> **WHAT THE TASK ASKS**
The answer must match the listing exactly, with every line written out again.

==== INPUT RECORDS

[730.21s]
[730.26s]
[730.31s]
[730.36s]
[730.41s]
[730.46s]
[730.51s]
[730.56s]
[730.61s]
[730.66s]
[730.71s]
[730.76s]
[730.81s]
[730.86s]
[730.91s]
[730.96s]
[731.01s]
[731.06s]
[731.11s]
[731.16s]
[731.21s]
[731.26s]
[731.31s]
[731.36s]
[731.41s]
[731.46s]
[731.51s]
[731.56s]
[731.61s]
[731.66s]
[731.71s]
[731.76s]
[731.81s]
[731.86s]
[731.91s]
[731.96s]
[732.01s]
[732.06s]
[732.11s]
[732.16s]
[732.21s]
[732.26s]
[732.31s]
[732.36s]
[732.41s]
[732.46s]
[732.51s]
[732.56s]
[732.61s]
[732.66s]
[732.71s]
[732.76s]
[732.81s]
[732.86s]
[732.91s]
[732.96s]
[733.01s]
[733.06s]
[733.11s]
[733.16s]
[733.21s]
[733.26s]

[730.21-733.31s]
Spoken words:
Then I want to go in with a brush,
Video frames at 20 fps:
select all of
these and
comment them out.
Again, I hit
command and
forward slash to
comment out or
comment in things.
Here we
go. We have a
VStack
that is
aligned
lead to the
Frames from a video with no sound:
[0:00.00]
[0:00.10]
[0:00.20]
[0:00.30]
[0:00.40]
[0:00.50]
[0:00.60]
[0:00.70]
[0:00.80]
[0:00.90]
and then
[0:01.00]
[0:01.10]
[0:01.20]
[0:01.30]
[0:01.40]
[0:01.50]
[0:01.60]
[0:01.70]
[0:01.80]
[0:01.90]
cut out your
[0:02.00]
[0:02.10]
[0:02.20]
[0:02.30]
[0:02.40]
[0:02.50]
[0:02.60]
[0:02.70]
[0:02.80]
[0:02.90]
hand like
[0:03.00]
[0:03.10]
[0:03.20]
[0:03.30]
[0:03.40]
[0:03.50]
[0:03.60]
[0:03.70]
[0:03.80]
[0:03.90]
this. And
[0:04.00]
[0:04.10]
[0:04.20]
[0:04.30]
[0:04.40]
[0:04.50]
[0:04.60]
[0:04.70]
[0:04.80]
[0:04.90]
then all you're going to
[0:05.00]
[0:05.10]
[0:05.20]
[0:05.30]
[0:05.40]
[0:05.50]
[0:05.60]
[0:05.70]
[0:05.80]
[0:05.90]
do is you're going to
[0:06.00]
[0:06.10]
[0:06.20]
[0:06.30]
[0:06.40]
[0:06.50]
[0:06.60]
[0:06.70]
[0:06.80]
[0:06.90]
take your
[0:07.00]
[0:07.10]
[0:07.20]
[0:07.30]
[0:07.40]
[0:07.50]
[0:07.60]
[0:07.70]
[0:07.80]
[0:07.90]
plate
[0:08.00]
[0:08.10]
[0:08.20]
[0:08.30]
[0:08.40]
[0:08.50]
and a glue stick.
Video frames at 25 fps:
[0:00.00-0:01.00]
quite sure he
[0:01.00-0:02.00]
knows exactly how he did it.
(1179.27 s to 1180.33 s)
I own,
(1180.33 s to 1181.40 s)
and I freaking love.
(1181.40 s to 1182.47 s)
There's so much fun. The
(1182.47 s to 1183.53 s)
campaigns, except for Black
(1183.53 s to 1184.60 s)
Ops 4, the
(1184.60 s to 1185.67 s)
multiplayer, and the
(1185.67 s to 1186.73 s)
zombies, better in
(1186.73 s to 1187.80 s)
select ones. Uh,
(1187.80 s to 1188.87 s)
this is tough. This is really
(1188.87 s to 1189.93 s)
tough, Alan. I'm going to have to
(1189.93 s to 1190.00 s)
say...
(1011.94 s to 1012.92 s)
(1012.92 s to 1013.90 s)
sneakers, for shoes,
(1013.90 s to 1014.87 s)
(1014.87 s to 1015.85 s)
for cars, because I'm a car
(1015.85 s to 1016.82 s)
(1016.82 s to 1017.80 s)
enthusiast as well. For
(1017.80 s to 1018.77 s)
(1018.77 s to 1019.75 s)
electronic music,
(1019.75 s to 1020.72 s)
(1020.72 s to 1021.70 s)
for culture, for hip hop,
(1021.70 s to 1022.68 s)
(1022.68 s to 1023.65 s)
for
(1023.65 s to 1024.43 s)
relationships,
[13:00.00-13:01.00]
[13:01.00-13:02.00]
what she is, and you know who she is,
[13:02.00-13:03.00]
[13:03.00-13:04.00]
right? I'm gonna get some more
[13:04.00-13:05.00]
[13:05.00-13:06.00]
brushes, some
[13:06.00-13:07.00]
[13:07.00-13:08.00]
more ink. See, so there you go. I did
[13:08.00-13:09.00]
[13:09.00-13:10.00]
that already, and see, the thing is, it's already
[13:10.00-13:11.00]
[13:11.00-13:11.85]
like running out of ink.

========

> **PROBLEM SOLUTION**
[730.21s]
[730.26s]
[730.31s]
[730.36s]
[730.41s]
[730.46s]
[730.51s]
[730.56s]
[730.61s]
[730.66s]
[730.71s]
[730.76s]
[730.81s]
[730.86s]
[730.91s]
[730.96s]
[731.01s]
[731.06s]
[731.11s]
[731.16s]
[731.21s]
[731.26s]
[731.31s]
[731.36s]
[731.41s]
[731.46s]
[731.51s]
[731.56s]
[731.61s]
[731.66s]
[731.71s]
[731.76s]
[731.81s]
[731.86s]
[731.91s]
[731.96s]
[732.01s]
[732.06s]
[732.11s]
[732.16s]
[732.21s]
[732.26s]
[732.31s]
[732.36s]
[732.41s]
[732.46s]
[732.51s]
[732.56s]
[732.61s]
[732.66s]
[732.71s]
[732.76s]
[732.81s]
[732.86s]
[732.91s]
[732.96s]
[733.01s]
[733.06s]
[733.11s]
[733.16s]
[733.21s]
[733.26s]

[730.21-733.31s]
Spoken words:
Then I want to go in with a brush,
Video frames at 20 fps:
select all of
these and
comment them out.
Again, I hit
command and
forward slash to
comment out or
comment in things.
Here we
go. We have a
VStack
that is
aligned
lead to the
Frames from a video with no sound:
[0:00.00]
[0:00.10]
[0:00.20]
[0:00.30]
[0:00.40]
[0:00.50]
[0:00.60]
[0:00.70]
[0:00.80]
[0:00.90]
and then
[0:01.00]
[0:01.10]
[0:01.20]
[0:01.30]
[0:01.40]
[0:01.50]
[0:01.60]
[0:01.70]
[0:01.80]
[0:01.90]
cut out your
[0:02.00]
[0:02.10]
[0:02.20]
[0:02.30]
[0:02.40]
[0:02.50]
[0:02.60]
[0:02.70]
[0:02.80]
[0:02.90]
hand like
[0:03.00]
[0:03.10]
[0:03.20]
[0:03.30]
[0:03.40]
[0:03.50]
[0:03.60]
[0:03.70]
[0:03.80]
[0:03.90]
this. And
[0:04.00]
[0:04.10]
[0:04.20]
[0:04.30]
[0:04.40]
[0:04.50]
[0:04.60]
[0:04.70]
[0:04.80]
[0:04.90]
then all you're going to
[0:05.00]
[0:05.10]
[0:05.20]
[0:05.30]
[0:05.40]
[0:05.50]
[0:05.60]
[0:05.70]
[0:05.80]
[0:05.90]
do is you're going to
[0:06.00]
[0:06.10]
[0:06.20]
[0:06.30]
[0:06.40]
[0:06.50]
[0:06.60]
[0:06.70]
[0:06.80]
[0:06.90]
take your
[0:07.00]
[0:07.10]
[0:07.20]
[0:07.30]
[0:07.40]
[0:07.50]
[0:07.60]
[0:07.70]
[0:07.80]
[0:07.90]
plate
[0:08.00]
[0:08.10]
[0:08.20]
[0:08.30]
[0:08.40]
[0:08.50]
and a glue stick.
Video frames at 25 fps:
[0:00.00-0:01.00]
quite sure he
[0:01.00-0:02.00]
knows exactly how he did it.
(1179.27 s to 1180.33 s)
I own,
(1180.33 s to 1181.40 s)
and I freaking love.
(1181.40 s to 1182.47 s)
There's so much fun. The
(1182.47 s to 1183.53 s)
campaigns, except for Black
(1183.53 s to 1184.60 s)
Ops 4, the
(1184.60 s to 1185.67 s)
multiplayer, and the
(1185.67 s to 1186.73 s)
zombies, better in
(1186.73 s to 1187.80 s)
select ones. Uh,
(1187.80 s to 1188.87 s)
this is tough. This is really
(1188.87 s to 1189.93 s)
tough, Alan. I'm going to have to
(1189.93 s to 1190.00 s)
say...
(1011.94 s to 1012.92 s)
(1012.92 s to 1013.90 s)
sneakers, for shoes,
(1013.90 s to 1014.87 s)
(1014.87 s to 1015.85 s)
for cars, because I'm a car
(1015.85 s to 1016.82 s)
(1016.82 s to 1017.80 s)
enthusiast as well. For
(1017.80 s to 1018.77 s)
(1018.77 s to 1019.75 s)
electronic music,
(1019.75 s to 1020.72 s)
(1020.72 s to 1021.70 s)
for culture, for hip hop,
(1021.70 s to 1022.68 s)
(1022.68 s to 1023.65 s)
for
(1023.65 s to 1024.43 s)
relationships,
[13:00.00-13:01.00]
[13:01.00-13:02.00]
what she is, and you know who she is,
[13:02.00-13:03.00]
[13:03.00-13:04.00]
right? I'm gonna get some more
[13:04.00-13:05.00]
[13:05.00-13:06.00]
brushes, some
[13:06.00-13:07.00]
[13:07.00-13:08.00]
more ink. See, so there you go. I did
[13:08.00-13:09.00]
[13:09.00-13:10.00]
that already, and see, the thing is, it's already
[13:10.00-13:11.00]
[13:11.00-13:11.85]
like running out of ink.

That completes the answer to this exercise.